Brent and Nova meet with Zera (Kim Hunter) and Cornelius (David Watson; it would be the first and only time Roddy McDowall would not perform original scenes in the five films) before going their separate ways. The two are comically captured soon after before Zera intervenes yet again to ensure that the humans have a chance. Sadly, we don’t see Hunter again in the film, and her most memorable moment in it is unfortunately a gag involving some light domestic violence insinuations. Dehn’s script begins to speed up once Brent and Nova enter an underground railway station, following an enjoyable enough horseback chase where Brent finally learns the truth. Again, he makes the same discovery that Taylor had at the end of the last film, but it works due to fresh set design and location choices. Here, the similarities dissipate.

The concept of an evolved, mutant society of humans capable of telepathic warfare, a people who hide behind the falsity of peace by claiming that they pit their enemies against each other, and who worship a nuclear bomb, is darkly comic. The parallels to the world from which Taylor and Brent have come are frightening. The idea that violence is justified, and the omission of guilt and even choice for their actions is derived from linguistic technicalities, advanced weaponry, and guided by their extremist beliefs is strikingly topical. Just eight years after the Cuban Missile Crisis and the widespread fear of nuclear war, Dehn draws inspiration not only from this but from his trauma over the bombing of Hiroshima in 1945.

Brent and Nova are captured again within the underground mutant city, and Brent is forced to reveal the coming attack from the apes. Beneath‘s irony is hard to miss; as with the symbolism of the alpha and the omega (the beginning and the end), and the apes marching in with guns blazing mirroring the self-destructive nature of humans as described by Doctor Zaius. When Brent finally finds Taylor, the two are jubilant as they embrace in a jail cell before the mutant behind the door again practices nonviolence by pitting the two men against each other in deadly combat. The fight itself is brutal and bloody, though it ends conveniently when the mutant enters the cell and, for whatever reason, refuses to exit it again once he’s lofted the weapon down to the ground for the two men to fight over.

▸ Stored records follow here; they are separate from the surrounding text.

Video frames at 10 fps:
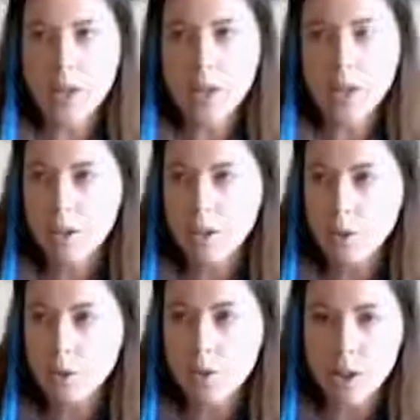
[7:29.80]
I know, it's an
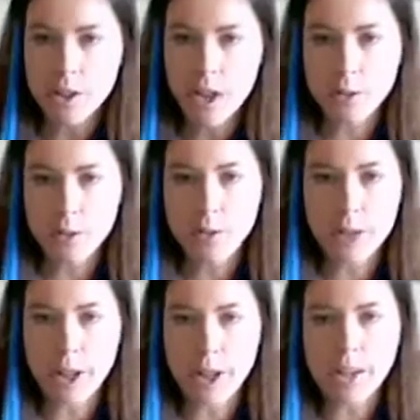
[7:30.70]
old cartography
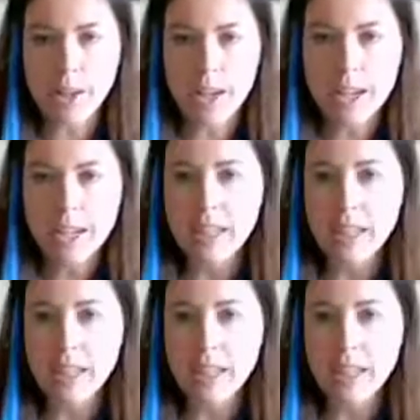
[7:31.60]
trick, right?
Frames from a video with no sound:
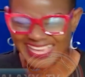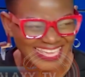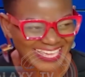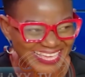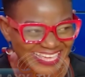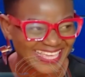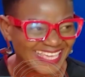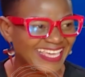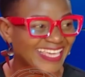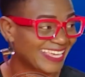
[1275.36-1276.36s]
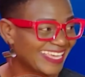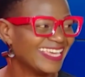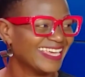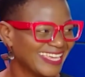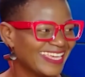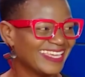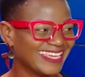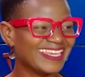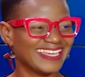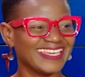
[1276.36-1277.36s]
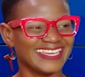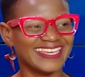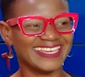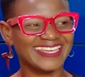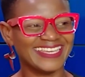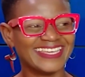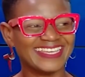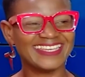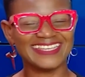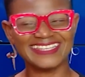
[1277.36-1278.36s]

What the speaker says: we don't have it. So I can understand why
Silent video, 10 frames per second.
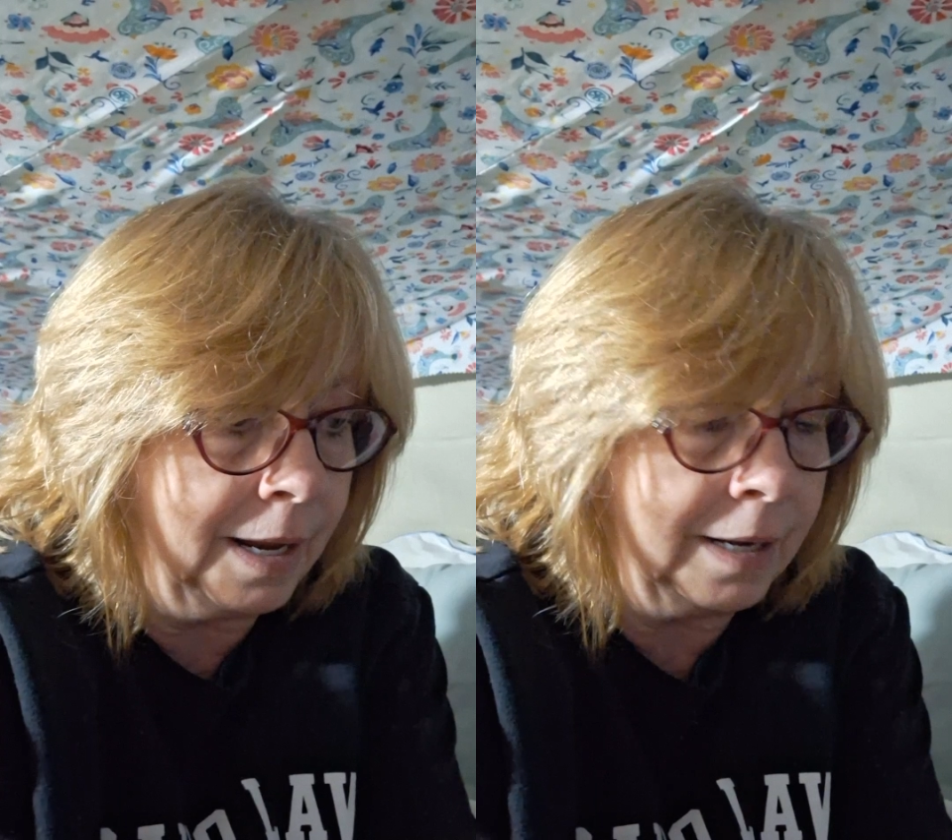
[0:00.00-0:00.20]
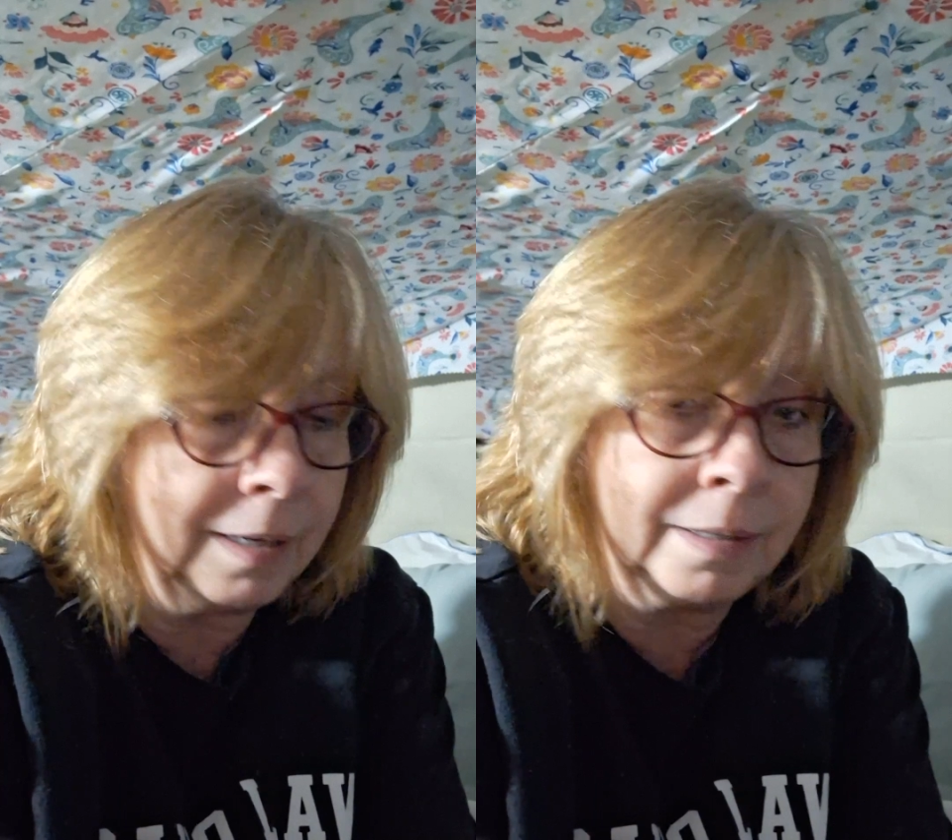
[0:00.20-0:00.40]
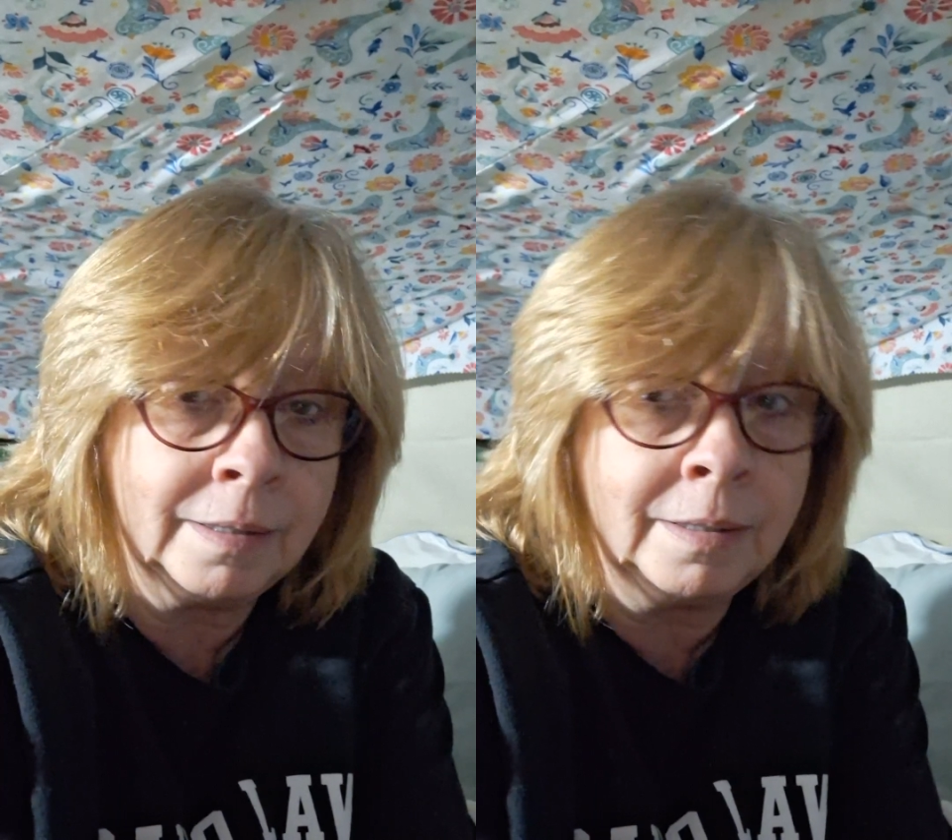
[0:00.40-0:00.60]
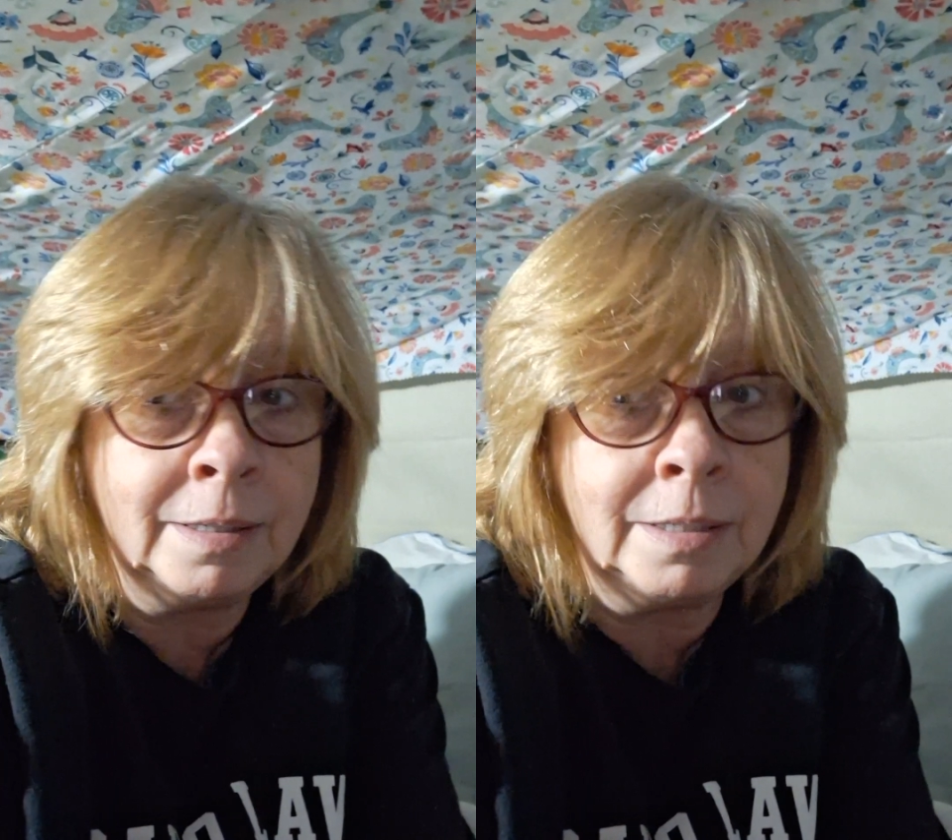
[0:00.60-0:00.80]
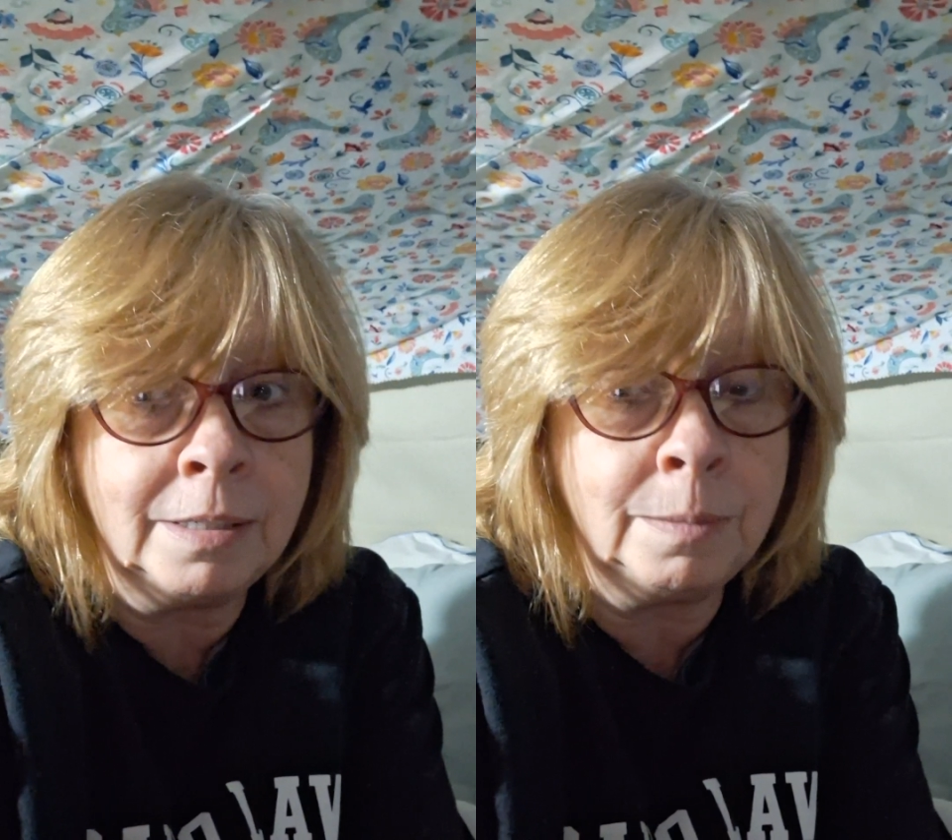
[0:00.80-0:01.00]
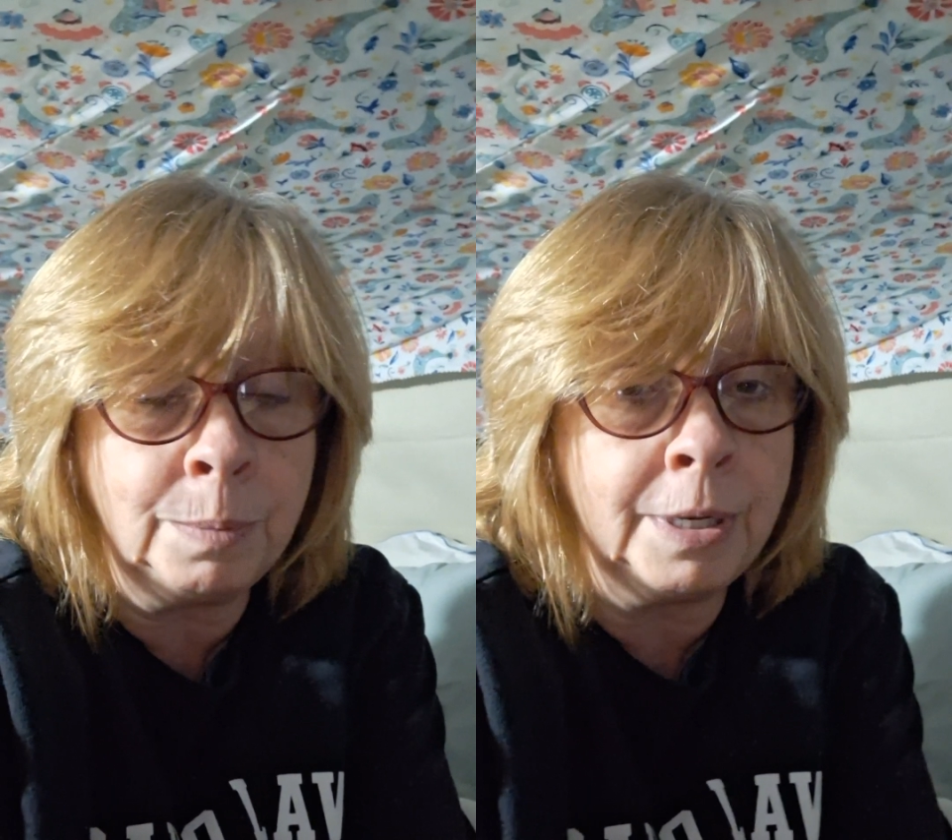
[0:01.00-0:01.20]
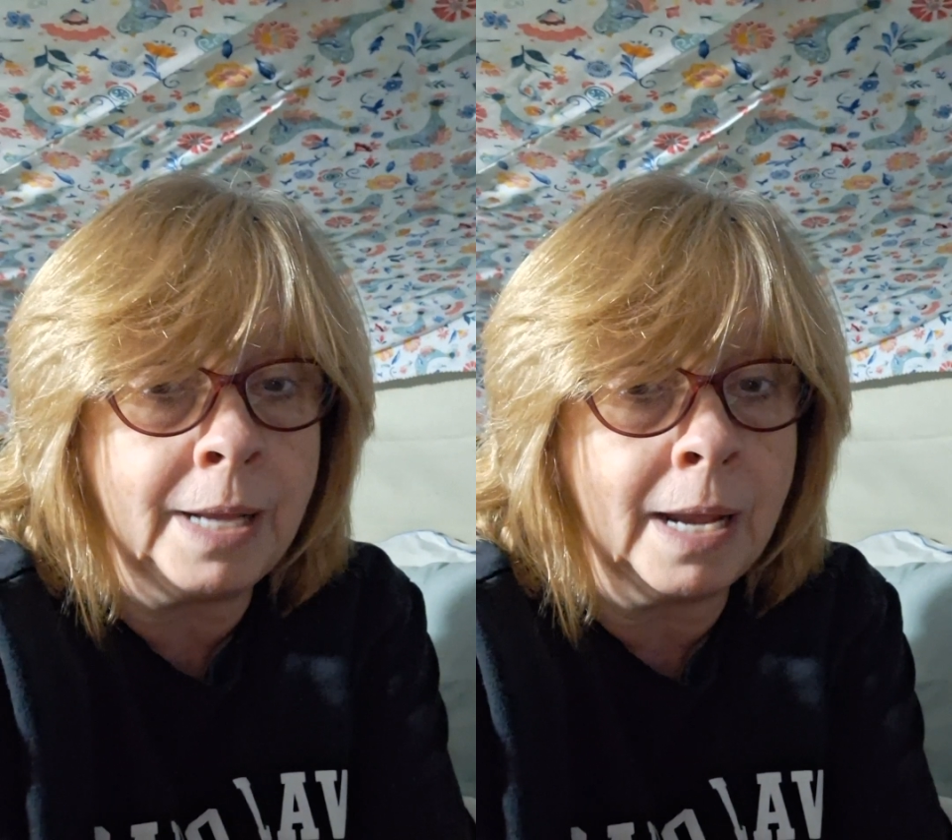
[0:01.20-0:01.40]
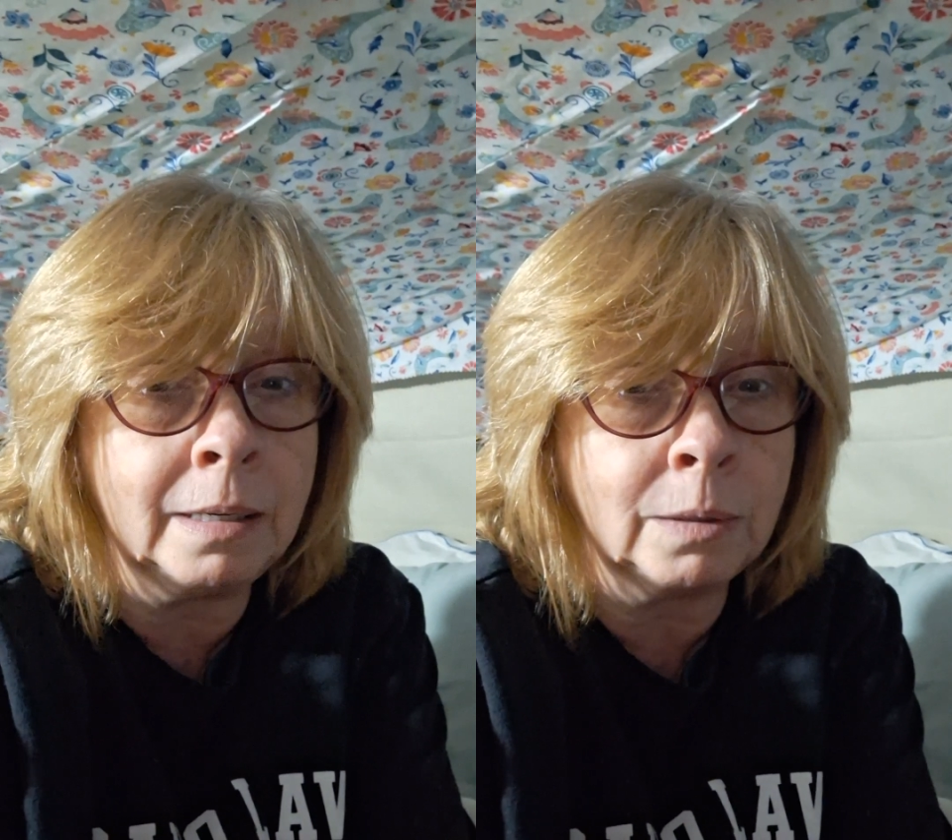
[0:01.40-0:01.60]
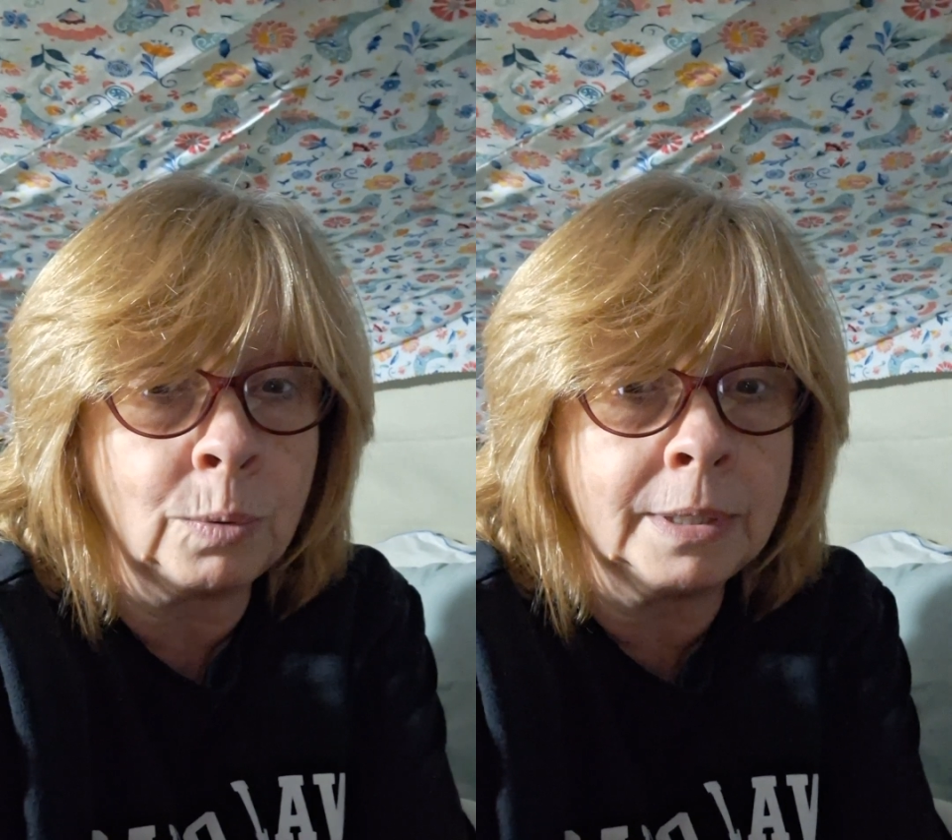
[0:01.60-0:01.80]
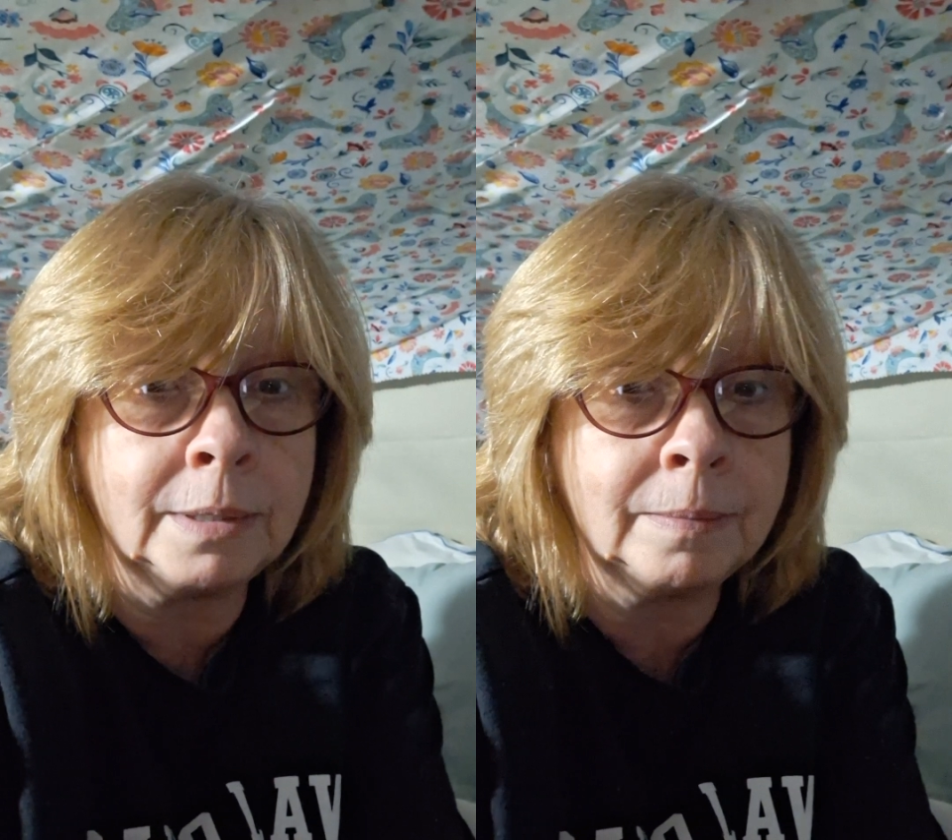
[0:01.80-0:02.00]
and this is pretty adequate.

The ape soldiers weave their way through the underground fortress, breaking monuments to humanity and killing any mutants they come by. The climax takes place in a cathedral, in front of the giant, ancient and now activated doomsday weapon that threatens to destroy the planet. The apes, with relative ease, win the battle. In an alternate ending, Taylor, Nova and Brent escape just before the bomb (not of the doomsday kind) is detonated. The trio make it back to the ape colony where they’re reunited with Zera and Cornelius. The caged humans are freed. A hundred years later, humans and apes are living together in harmony.

But that’s not the ending we get. Instead, ignorance, blind faith, and the crippling similarities between the two species merge, and the events to follow are inevitable. Nova is killed in the escape from jail. Taylor and Brent attempt to stop the apes in the cathedral from setting off the bomb, but are both killed in the process. The gorillas pull the bomb to the ground with mindlessly aggressive impulse. As Taylor dies, his hand comes down on the red switch.

Beneath the Planet of the Apes was a box office success, earning $19 million on a $3 million budget and remained at number one at the U.S. box office for its first two weeks. However, it wasn’t as successful with critics. Its story is far from subtly laid out, and the drop in quality between it and the film before it is hard to ignore. And yet it feels of a piece with the original, and brings an allegoric tale of a planet ruled by apes to a close in the cleanest of ways, by destroying everything we’ve ever known.